→ **INPUT**
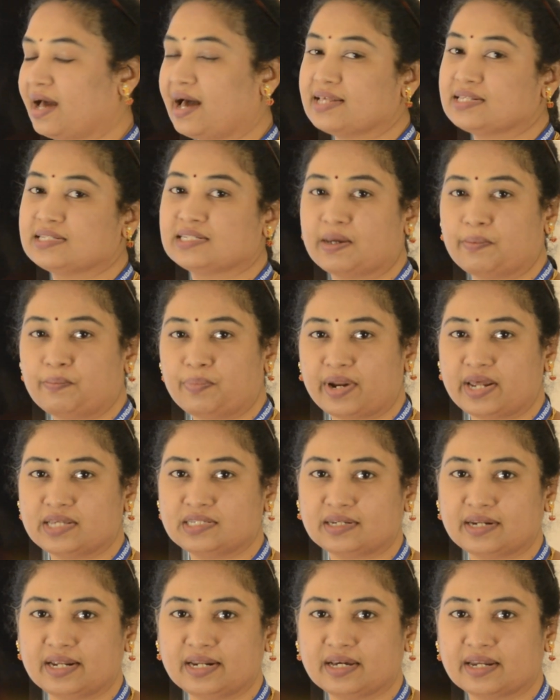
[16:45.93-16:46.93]
As
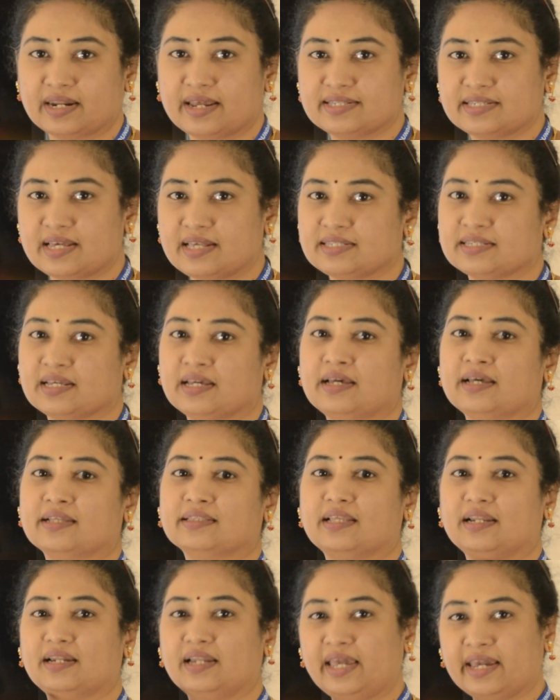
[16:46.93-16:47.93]
temperature increases,
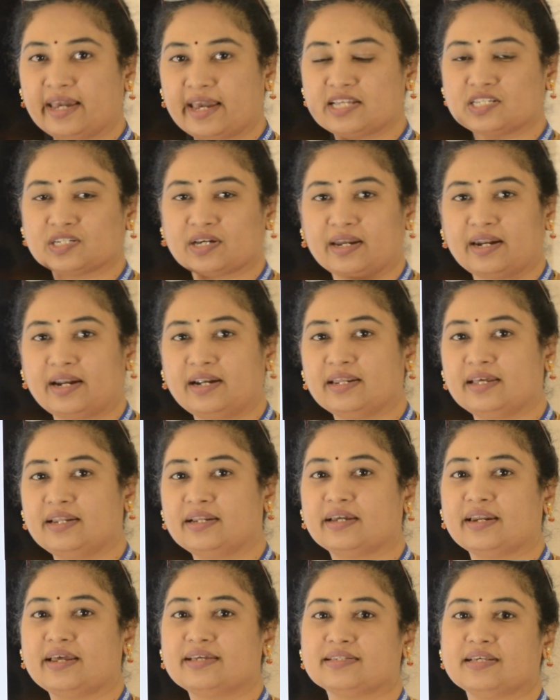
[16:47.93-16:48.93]
the leakage current
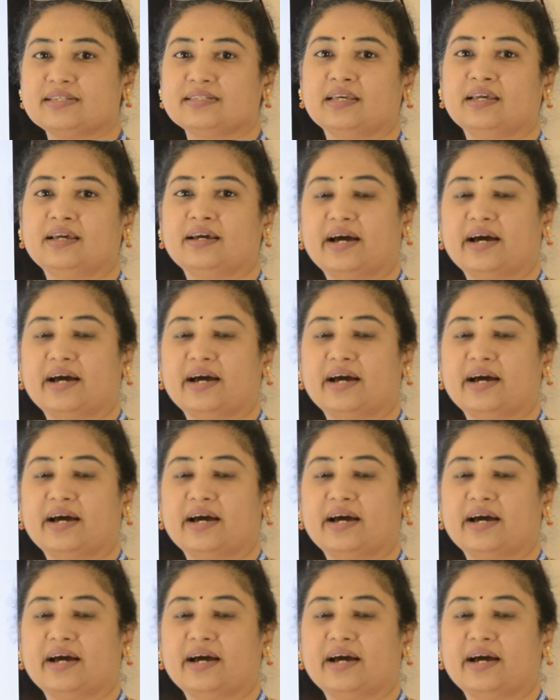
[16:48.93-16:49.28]
increases.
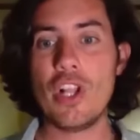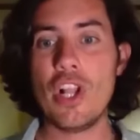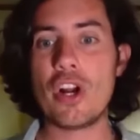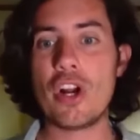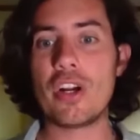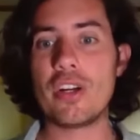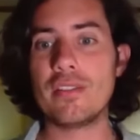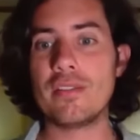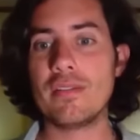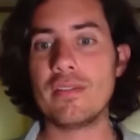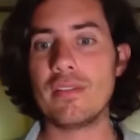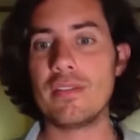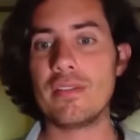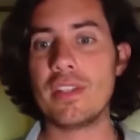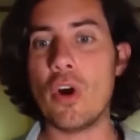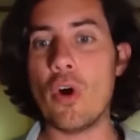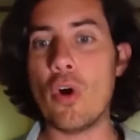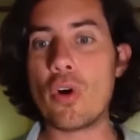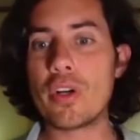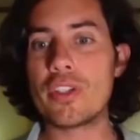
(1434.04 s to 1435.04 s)
learn
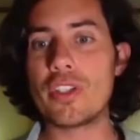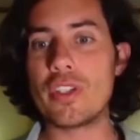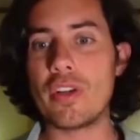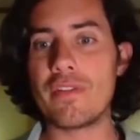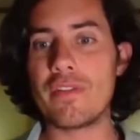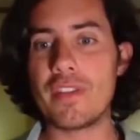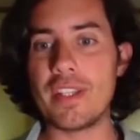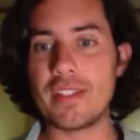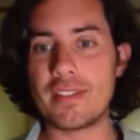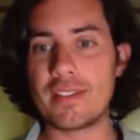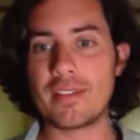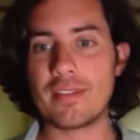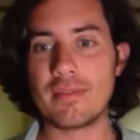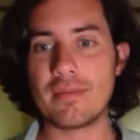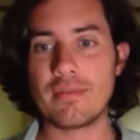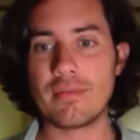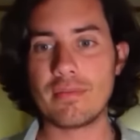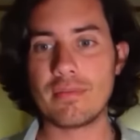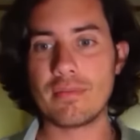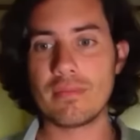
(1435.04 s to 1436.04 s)
the origin of
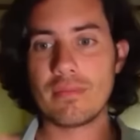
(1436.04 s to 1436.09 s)
this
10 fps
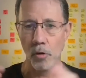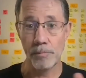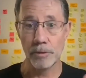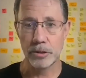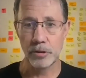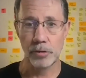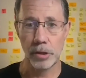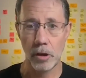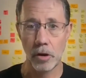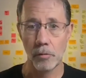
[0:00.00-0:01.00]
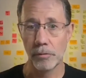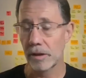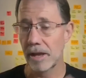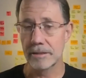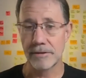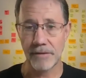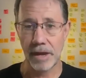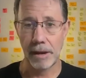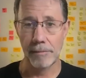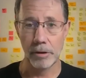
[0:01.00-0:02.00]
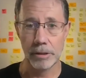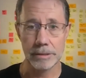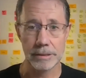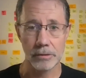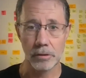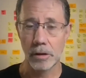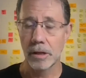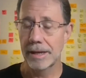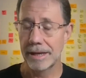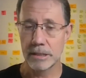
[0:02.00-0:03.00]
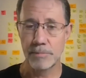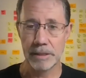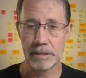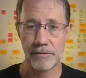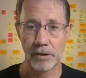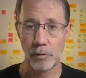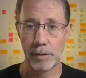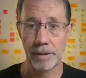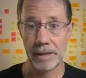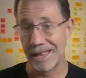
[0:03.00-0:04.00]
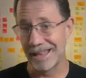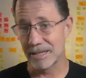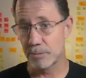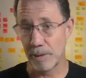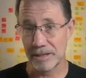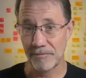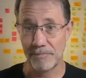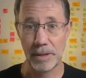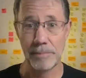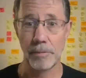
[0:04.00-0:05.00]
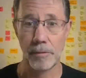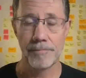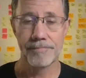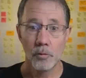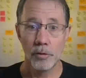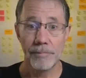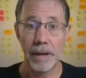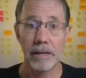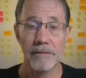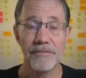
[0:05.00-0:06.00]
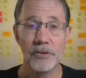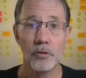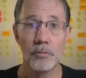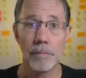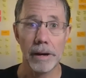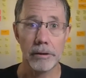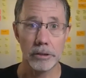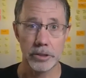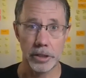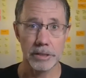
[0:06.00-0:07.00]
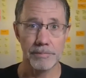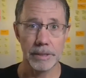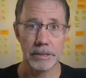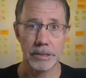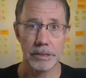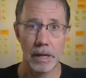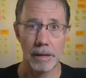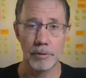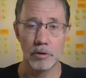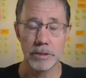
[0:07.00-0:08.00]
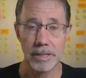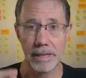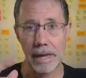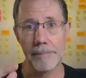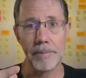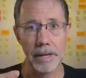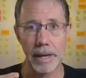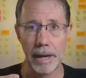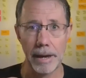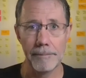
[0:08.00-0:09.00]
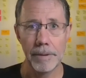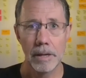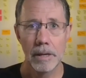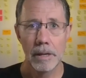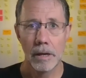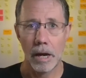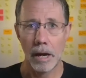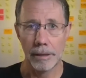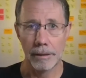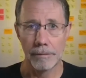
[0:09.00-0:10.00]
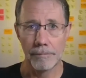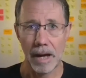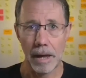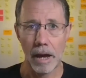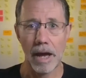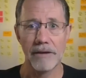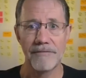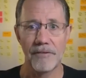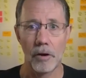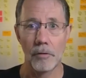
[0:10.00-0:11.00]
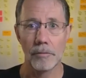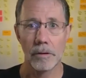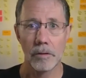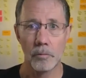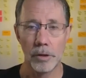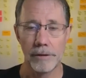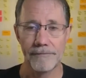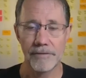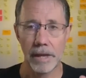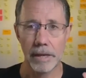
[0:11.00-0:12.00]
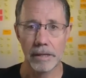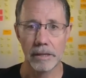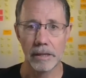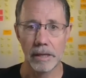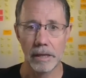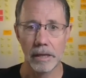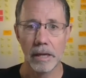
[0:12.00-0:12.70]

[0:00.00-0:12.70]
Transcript: studio with lots of cameras or expensive equipment and expensive people. We've made a few minor adjustments. I'm using the Epocam on my iPhone. We've taken the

→ **TASK DETAILS**
Emit the lines of the data above from the one containing "[0:07.00-0:08.00]" through its final line, both endpoints included. Pictures do not belong in the output.

→ **EXERCISE OUTPUT**
[0:07.00-0:08.00]
[0:08.00-0:09.00]
[0:09.00-0:10.00]
[0:10.00-0:11.00]
[0:11.00-0:12.00]
[0:12.00-0:12.70]

[0:00.00-0:12.70]
Transcript: studio with lots of cameras or expensive equipment and expensive people. We've made a few minor adjustments. I'm using the Epocam on my iPhone. We've taken the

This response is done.